Concerning Excel PowerPivot, the question is often asked how is it possible for Excel to now handle tens or hundreds of millions of rows – the way native Excel handles tens or hundreds of thousands of rows.
How you ask?
Well, the reason why is because Excel (with the PowerPivot add-in) is using the new In-Memory BI (IMBI) database. It utilizes a column-based store which has been seen academically and empirically to have some interesting characteristics within BI scenarios…namely, it can calculate many (but not all) BI aggregate very quickly. Because it is in-memory, it does not utilize disk I/O and performs all of its scans in-memory – i.e. much faster because you do not have disk contention. As well, it has a great compression algorithm in order to significantly reduce the size of the overall data stored. By the way, this new database architecture is called VertiPaq for all those interested in the trivia!
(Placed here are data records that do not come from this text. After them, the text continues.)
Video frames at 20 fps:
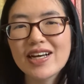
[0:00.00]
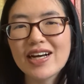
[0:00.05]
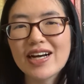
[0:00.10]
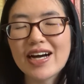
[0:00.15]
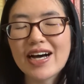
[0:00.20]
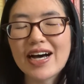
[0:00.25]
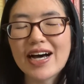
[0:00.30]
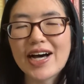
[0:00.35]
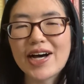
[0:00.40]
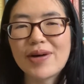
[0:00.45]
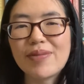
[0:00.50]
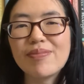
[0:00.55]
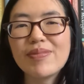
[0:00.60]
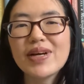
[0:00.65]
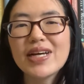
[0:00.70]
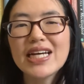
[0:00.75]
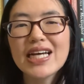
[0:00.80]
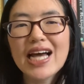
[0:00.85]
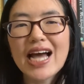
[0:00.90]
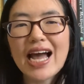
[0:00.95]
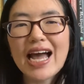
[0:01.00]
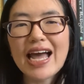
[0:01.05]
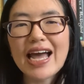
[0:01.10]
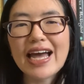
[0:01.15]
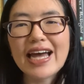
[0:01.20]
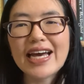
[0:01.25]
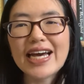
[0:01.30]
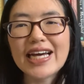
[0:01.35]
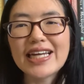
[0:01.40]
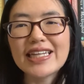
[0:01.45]

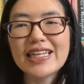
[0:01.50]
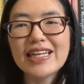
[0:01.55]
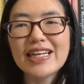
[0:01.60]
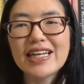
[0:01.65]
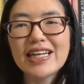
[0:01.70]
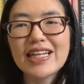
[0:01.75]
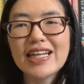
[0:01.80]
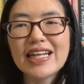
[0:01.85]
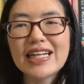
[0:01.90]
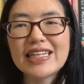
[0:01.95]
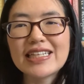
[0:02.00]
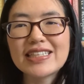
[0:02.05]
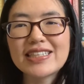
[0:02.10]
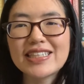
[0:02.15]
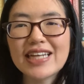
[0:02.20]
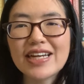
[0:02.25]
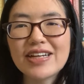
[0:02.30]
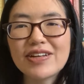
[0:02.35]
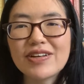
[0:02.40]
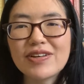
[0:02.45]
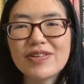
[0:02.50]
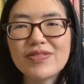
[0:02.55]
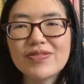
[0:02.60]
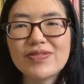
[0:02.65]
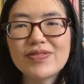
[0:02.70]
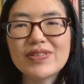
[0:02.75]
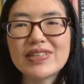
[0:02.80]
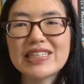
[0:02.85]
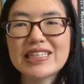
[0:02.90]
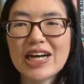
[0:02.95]
and instead of
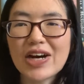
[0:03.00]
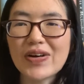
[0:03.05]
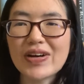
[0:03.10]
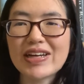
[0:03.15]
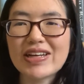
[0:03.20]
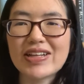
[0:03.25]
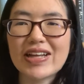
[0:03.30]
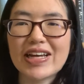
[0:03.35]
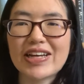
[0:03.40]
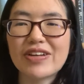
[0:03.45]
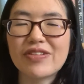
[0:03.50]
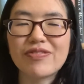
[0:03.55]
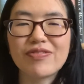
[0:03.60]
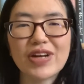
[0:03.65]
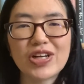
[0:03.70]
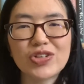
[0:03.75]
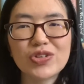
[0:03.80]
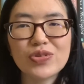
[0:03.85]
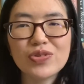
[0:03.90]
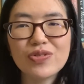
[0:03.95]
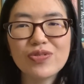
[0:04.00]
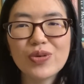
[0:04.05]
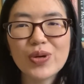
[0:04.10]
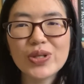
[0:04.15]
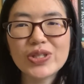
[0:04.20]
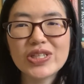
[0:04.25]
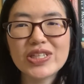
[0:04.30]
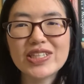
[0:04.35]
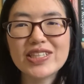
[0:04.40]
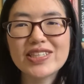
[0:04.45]
telling like conventional
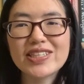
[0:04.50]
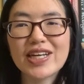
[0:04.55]
fortunes,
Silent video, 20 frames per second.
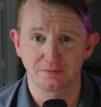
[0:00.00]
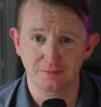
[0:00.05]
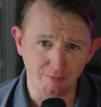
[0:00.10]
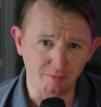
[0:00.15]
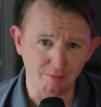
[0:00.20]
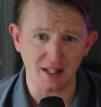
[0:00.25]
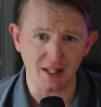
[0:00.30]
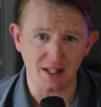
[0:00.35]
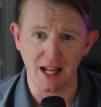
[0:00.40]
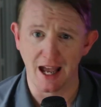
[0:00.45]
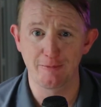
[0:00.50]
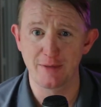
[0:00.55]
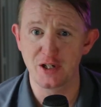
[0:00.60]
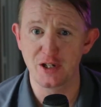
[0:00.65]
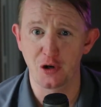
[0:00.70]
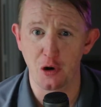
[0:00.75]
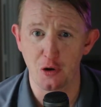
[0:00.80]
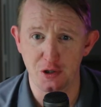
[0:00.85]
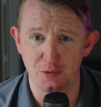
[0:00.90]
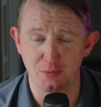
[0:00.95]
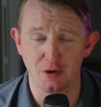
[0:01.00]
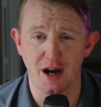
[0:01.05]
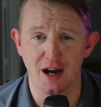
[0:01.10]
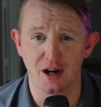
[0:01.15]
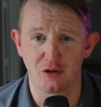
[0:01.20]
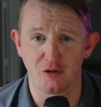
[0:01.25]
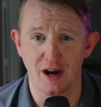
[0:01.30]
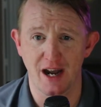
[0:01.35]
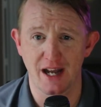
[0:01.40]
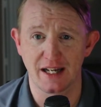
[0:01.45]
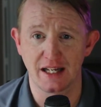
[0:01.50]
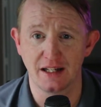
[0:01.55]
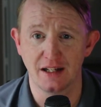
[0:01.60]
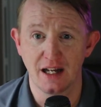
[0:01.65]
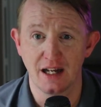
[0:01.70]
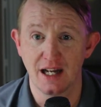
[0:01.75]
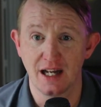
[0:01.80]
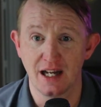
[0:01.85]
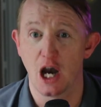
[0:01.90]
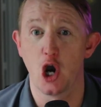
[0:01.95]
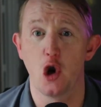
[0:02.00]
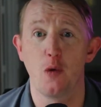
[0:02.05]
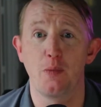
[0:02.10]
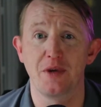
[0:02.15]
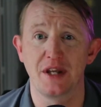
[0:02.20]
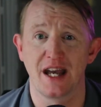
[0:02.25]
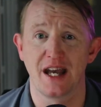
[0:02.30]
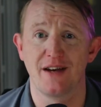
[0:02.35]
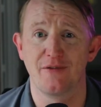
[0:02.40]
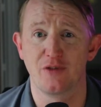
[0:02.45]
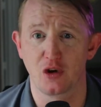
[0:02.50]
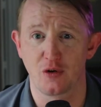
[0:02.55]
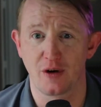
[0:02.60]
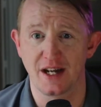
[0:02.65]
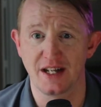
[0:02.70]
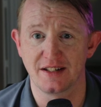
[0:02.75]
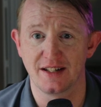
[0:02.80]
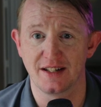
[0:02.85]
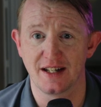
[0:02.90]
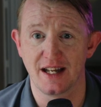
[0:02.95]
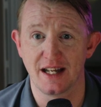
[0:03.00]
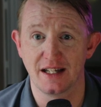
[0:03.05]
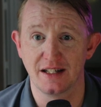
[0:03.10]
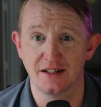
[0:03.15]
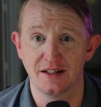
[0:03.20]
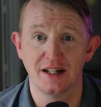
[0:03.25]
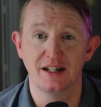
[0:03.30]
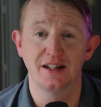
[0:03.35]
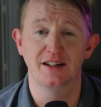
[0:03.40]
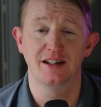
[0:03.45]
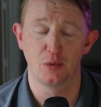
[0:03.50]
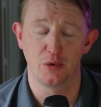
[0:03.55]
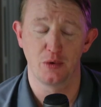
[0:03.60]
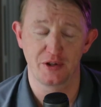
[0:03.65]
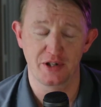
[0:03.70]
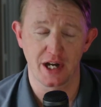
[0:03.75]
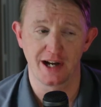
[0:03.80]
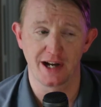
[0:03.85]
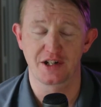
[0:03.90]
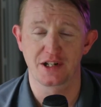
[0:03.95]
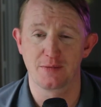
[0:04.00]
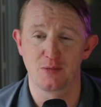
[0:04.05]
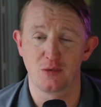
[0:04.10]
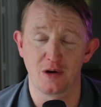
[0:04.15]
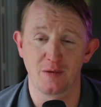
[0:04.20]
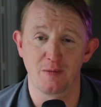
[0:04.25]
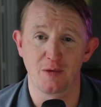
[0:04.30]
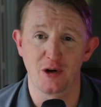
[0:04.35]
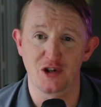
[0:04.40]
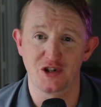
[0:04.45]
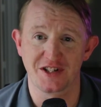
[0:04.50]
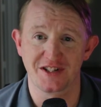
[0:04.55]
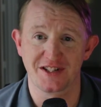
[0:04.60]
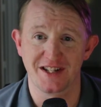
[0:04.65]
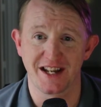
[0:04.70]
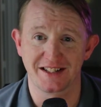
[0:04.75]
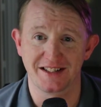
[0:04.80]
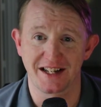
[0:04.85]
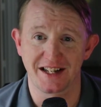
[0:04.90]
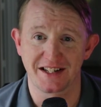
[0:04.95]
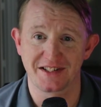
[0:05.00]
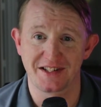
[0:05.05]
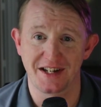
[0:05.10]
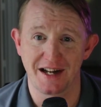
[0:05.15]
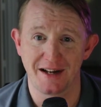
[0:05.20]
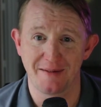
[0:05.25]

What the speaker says: I've been your host, Brock Riney. I hope you have a great day, and we'll talk some more emerging tech next time.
So while Vertipaq is really cool, what does this have to do with Excel PowerPivot? Well, the reason is because the PowerPivot database is actually in the workbook itself. To prove it, here’s what you can do:
Take your Excel PowerPivot workbook, which you’ll notice is typically much larger than your typical native Excel workbooks
Copy the Excel file and rename it using a .zip extension instead of a .xlsx. Note, the reason why is because .xlsx is actually XML
When you open up the .zip file, you’ll notice a lot of various folders within it (as noted, it’s all XML).
Open up the xl folder, and then you’ll notice the customData folder. When you navigate to it, you’ll notice the item1.data file which contains the bulk of the size of the Excel file
This item1.data file is your PowerPivot database stored right IN the Excel file.